Each case must be decided on its own facts and a sentence of imprisonment for life can only be substituted if the facts justify that the extreme penalty of law should not be imposed. [781 E-F] Kalawati and Another v. State of Himachal Pradesh, [1953] S.C.R. 546 and Pandurang, Tukia and Bhillia v. State of Hyderabad, [1955] 1 S.C.R. 1083, referred to.

CRIMINAL APPELLATE JURISDICTION: Criminal Appeal No. 179 of 1964.

Appeal from the judgment and order dated August 21, 1963, of the Allahabad High Court in Criminal Appeals Nos. 2271 and 2272 of 1962.

Nur-ud-din Ahmad and J. P. Goyal, for the appellants.

O. P. Rana, for the respondent.

The Judgment of the Court was delivered by Hidayatullah, J.-This is an appeal by certificate against the judgment of the High Court of Allahabad dated May 24, 1963 by which the conviction of and sentences passed on the four appellants under S. 302 read with S. 34 of the Indian Penal Code were confirmed. Of the appellants, Babu Singh and Aram Singh have been sentenced to death and Gajram Singh and Ram Singh to imprisonment for life. The charge against them was that they had murdered one Babu Singh pradhan at village Behjoi on October 11, 1961. The pradhan was attacked by the appellants with spears, gandasa and lathi.

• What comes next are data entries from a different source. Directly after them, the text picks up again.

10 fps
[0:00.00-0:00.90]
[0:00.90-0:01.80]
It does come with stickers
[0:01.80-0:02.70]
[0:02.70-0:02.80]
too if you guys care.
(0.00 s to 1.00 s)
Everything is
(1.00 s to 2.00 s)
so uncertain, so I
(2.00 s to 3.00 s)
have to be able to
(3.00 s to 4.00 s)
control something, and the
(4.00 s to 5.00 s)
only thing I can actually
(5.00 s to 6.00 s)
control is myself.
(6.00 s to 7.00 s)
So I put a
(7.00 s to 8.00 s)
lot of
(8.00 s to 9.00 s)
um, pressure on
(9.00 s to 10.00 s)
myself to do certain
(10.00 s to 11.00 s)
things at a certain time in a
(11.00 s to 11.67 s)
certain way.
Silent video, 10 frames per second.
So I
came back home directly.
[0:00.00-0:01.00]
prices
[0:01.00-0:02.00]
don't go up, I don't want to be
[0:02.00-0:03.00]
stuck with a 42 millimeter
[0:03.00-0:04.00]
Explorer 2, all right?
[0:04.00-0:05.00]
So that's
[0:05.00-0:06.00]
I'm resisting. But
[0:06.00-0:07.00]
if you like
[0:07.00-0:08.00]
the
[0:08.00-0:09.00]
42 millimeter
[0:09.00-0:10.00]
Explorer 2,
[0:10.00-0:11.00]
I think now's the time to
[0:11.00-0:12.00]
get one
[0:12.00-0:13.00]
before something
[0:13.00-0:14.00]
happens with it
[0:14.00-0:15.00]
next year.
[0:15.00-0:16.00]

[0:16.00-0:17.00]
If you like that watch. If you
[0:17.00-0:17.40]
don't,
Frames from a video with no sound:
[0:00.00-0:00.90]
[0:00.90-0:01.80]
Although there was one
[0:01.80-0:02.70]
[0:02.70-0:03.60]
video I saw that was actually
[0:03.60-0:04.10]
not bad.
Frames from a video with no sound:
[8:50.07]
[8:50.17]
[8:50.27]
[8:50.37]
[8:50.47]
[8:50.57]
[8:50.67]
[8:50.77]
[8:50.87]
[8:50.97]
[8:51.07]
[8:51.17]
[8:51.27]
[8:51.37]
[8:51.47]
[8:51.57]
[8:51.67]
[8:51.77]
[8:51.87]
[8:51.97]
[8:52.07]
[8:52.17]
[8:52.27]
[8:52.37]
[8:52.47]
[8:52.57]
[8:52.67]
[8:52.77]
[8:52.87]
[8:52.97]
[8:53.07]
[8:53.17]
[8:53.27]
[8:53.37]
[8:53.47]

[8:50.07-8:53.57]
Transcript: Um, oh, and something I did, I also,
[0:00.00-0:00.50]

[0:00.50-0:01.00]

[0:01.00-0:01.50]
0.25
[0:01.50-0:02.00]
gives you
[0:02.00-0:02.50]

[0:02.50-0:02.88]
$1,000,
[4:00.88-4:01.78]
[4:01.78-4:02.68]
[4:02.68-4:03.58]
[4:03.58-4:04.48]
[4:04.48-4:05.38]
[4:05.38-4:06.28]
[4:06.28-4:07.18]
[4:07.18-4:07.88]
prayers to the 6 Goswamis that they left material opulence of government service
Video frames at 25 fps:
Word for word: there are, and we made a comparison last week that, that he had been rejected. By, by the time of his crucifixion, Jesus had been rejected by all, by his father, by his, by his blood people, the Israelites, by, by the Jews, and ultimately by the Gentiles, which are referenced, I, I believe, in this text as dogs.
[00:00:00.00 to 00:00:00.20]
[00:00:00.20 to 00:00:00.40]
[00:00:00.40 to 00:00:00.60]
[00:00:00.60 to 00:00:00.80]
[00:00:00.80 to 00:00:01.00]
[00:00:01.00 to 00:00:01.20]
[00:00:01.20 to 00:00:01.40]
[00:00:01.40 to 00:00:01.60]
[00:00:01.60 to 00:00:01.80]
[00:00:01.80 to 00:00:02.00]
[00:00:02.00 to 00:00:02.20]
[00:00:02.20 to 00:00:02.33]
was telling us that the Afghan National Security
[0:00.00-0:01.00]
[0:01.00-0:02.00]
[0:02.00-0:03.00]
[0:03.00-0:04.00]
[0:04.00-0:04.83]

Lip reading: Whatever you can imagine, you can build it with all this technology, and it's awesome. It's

The spears were with Aram Singh and Ram Singh, the gandasa with Babu Singh and the lathi with Gajram Singh. The motive for the attack was said to be some former quarrels between Babu Singh pradhan and father of Babu Singh, the appellant and the action of the pradhan after his election in supporting on behalf of the Gaon Samaj proceedings for encroachment started against the fathers of the appellants sentenced to death.

On the day of occurrence Babu Singh pradhan had gone on cycle to Behjoi to negotiate for the purchase of a Persian wheel. He had his cycle repaired by one Amrik Singh who was examined as a court witness. He was returning to his own village Alpur situated to the North-East of Behjoi at a distance of four miles 773 when he was way-laid, felled from the cycle and fatally attacked by the appellants. The report of the incident was made by his brother Sangram Singh at Behjoi Police Station at 8.30 P.m. Sangram Singh claimed to have accompanied his brother to Behjoi and to be in his company at the time of the assault. He was the principal eye-witness in the case.

He gave the time of the assault as 6 P.m. The First Information Report also mentioned the name-, of Man Sukh (P.W. 9), Ved Ram (P.W. 4) and Jia Lal (P.W. 1 1) as eyewitnesses. In the Report one Umrao was also named but he was not examined as it was alleged that he had been won over by the defence.

The prosecution examined 16 witnesses in support of the case. Two witnesses were examined by the court and 4 witnesses were examined for the defence. The Sessions Judge, Moradabad accepted the evidence of enmity and also of the eye-witnesses and convicting the appellants under s.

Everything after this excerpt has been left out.